Since then, Peru’s government has restricted guano collection to about
two islands a year, enabling the droppings to accumulate. Workers smooth
slopes and build walls that retain the guano. Scientists even introduced
lizards to hunt down ticks that infested the seabirds.
The guano administrators station armed guards at each of the islands to
ward off threats to birds, which produce 12,000 to 15,000 tons of guano
a year.
“The fishermen instigate the most mischief here,” said Rómulo Ybarra,
40, one of two guards stationed at Isla de Asia, which otherwise has no
regular inhabitants. (The island has a tiny cabin called Casa del Chino,
a reference to the Asian ancestry of former President Alberto K.
Fujimori, who used to come here to unwind in solitude.)
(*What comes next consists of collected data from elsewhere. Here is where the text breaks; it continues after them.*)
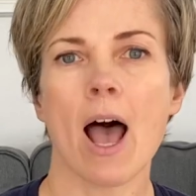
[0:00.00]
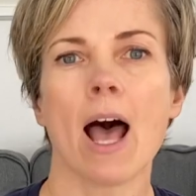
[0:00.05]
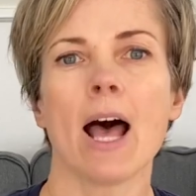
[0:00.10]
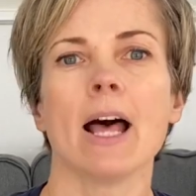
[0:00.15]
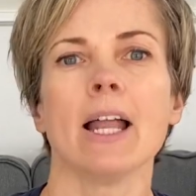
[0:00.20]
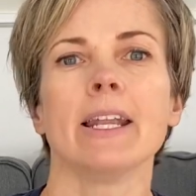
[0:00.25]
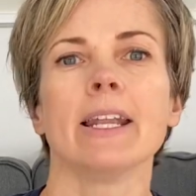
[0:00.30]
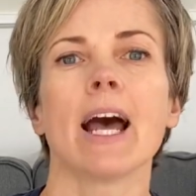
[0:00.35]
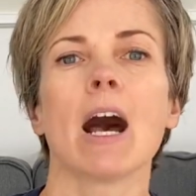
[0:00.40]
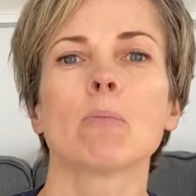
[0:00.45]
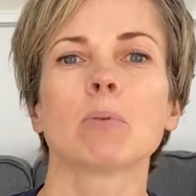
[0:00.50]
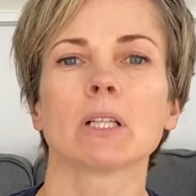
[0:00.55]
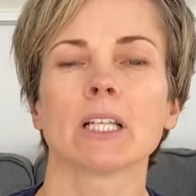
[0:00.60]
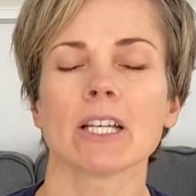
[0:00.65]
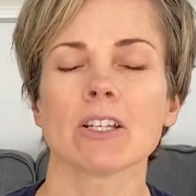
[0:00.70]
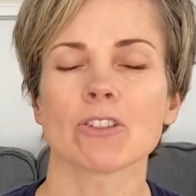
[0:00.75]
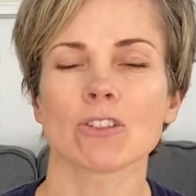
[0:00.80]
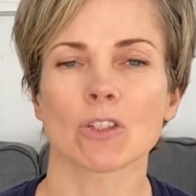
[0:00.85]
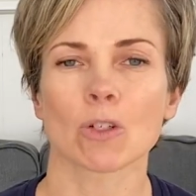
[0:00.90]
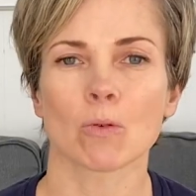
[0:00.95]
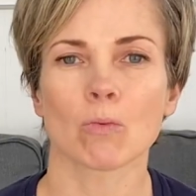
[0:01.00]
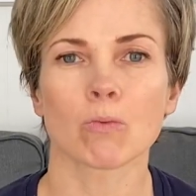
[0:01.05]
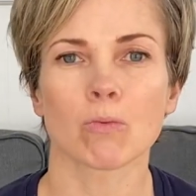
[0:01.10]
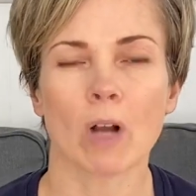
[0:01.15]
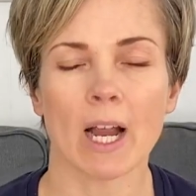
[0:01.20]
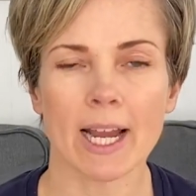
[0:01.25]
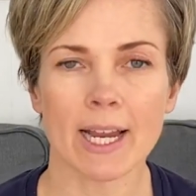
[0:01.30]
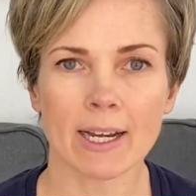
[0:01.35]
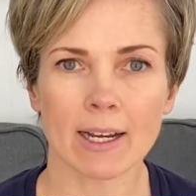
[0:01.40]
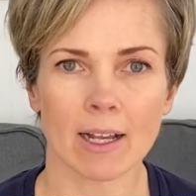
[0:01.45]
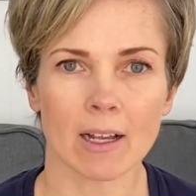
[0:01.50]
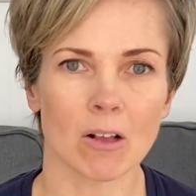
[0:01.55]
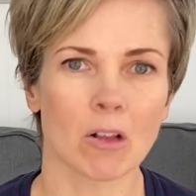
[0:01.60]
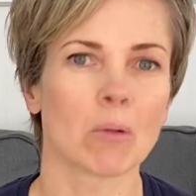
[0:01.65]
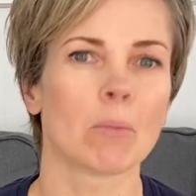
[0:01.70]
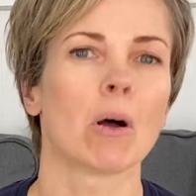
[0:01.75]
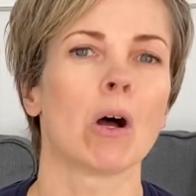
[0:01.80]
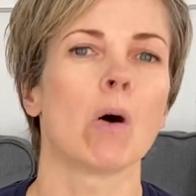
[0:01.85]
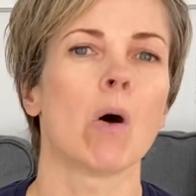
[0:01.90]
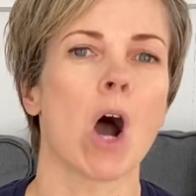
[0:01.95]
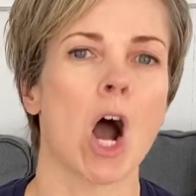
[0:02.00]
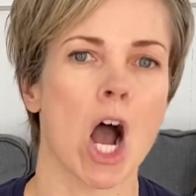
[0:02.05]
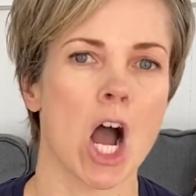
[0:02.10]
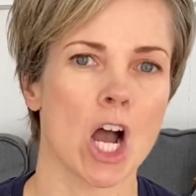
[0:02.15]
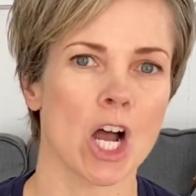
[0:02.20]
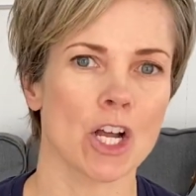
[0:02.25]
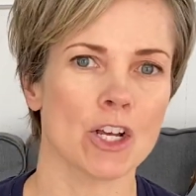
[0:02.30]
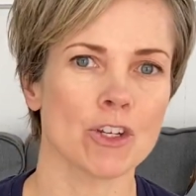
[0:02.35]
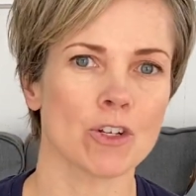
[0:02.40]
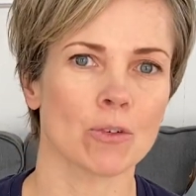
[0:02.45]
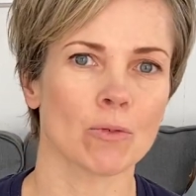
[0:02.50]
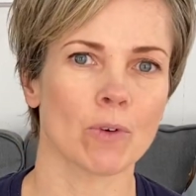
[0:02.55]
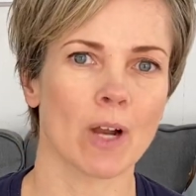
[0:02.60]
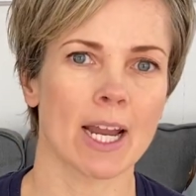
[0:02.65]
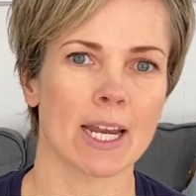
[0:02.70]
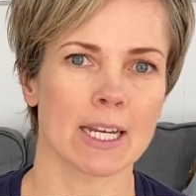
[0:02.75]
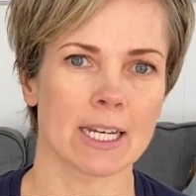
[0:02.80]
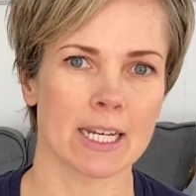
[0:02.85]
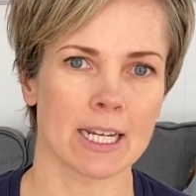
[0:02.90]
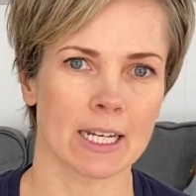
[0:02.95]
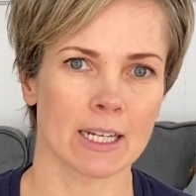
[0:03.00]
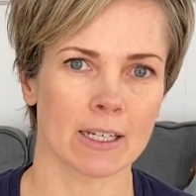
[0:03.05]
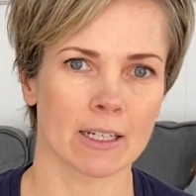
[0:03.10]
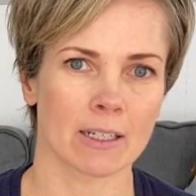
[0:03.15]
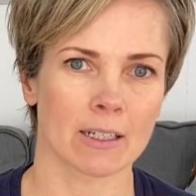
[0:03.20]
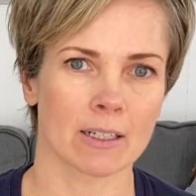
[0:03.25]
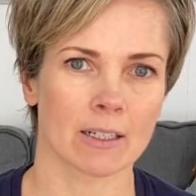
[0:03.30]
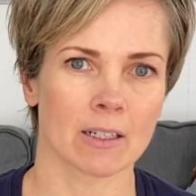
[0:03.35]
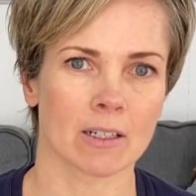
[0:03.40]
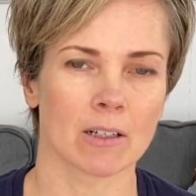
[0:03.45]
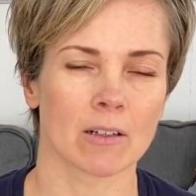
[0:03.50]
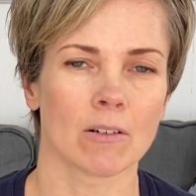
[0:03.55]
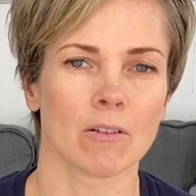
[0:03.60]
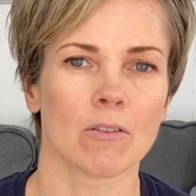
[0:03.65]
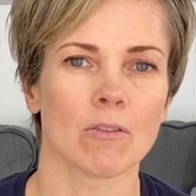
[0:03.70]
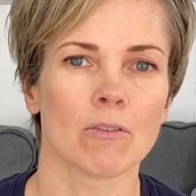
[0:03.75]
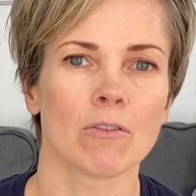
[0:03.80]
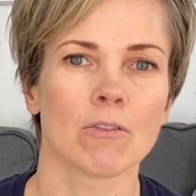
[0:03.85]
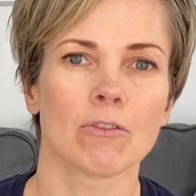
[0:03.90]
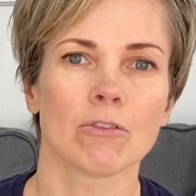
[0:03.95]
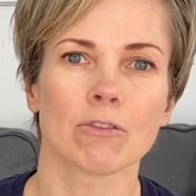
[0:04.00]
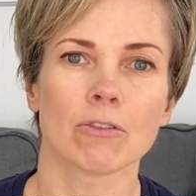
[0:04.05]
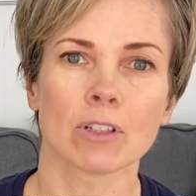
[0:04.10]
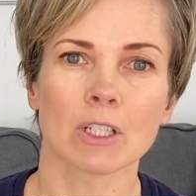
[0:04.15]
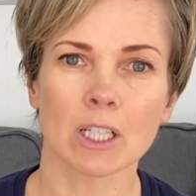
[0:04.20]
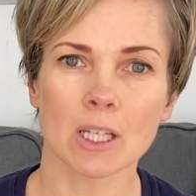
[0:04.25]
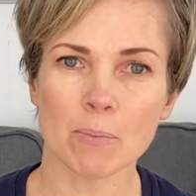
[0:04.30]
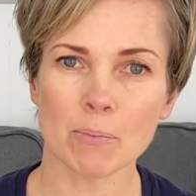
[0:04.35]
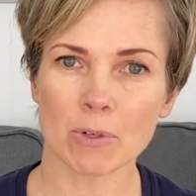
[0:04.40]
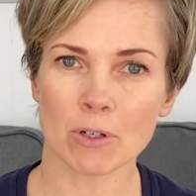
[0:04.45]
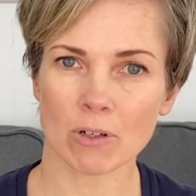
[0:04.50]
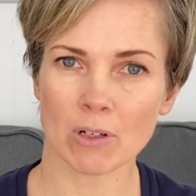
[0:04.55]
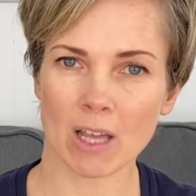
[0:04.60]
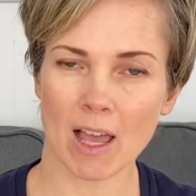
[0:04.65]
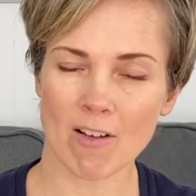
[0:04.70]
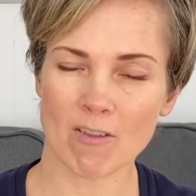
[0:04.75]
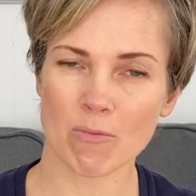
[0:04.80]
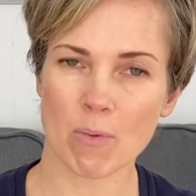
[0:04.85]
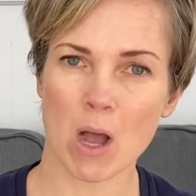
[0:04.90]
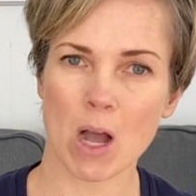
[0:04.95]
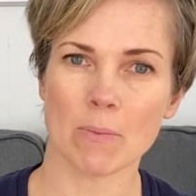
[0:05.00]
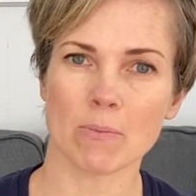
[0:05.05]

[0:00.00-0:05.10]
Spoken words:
Now place your right elbow on your right knee. Flip your left palm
“When the fishermen approach the island, their engines scare away the
guanay,” Mr. Ybarra said, referring to the prized guanay cormorant. “And
further out at sea, the fishing boats pursue the anchoveta, something we
cannot control.”
The anchoveta, a six-inch fish in the anchovy family, is the main food
of the seabirds who leave their droppings on these rainless islands. The
biggest fear of Peru’s guano collectors is that commercial fishing
fleets will deplete their stocks, which are increasingly wanted as fish
meal for poultry and other animals as demand for meat products rises in
Asia.
While the bird population has climbed to 4 million from 3.2 million in
the past two years, that figure still pales in comparison with the 60
million birds at the height of the first guano rush. Faced with a
dwindling anchoveta population, officials at Proabonos are considering
halting exports of guano to ensure its supply to the domestic market.
Uriel de la Torre, a biologist who specializes in conserving the guanay
cormorant and other seabirds, said that unless some measure emerged to
prevent overfishing, both the anchovetas and the seabirds here could die
off by 2030.
“It would be an inglorious conclusion to something that has survived
wars and man’s other follies,” Mr. de la Torre said. “But that is the
scenario we are facing: the end of guano.”
Andrea Zarate contributed reporting from Lima, Peru.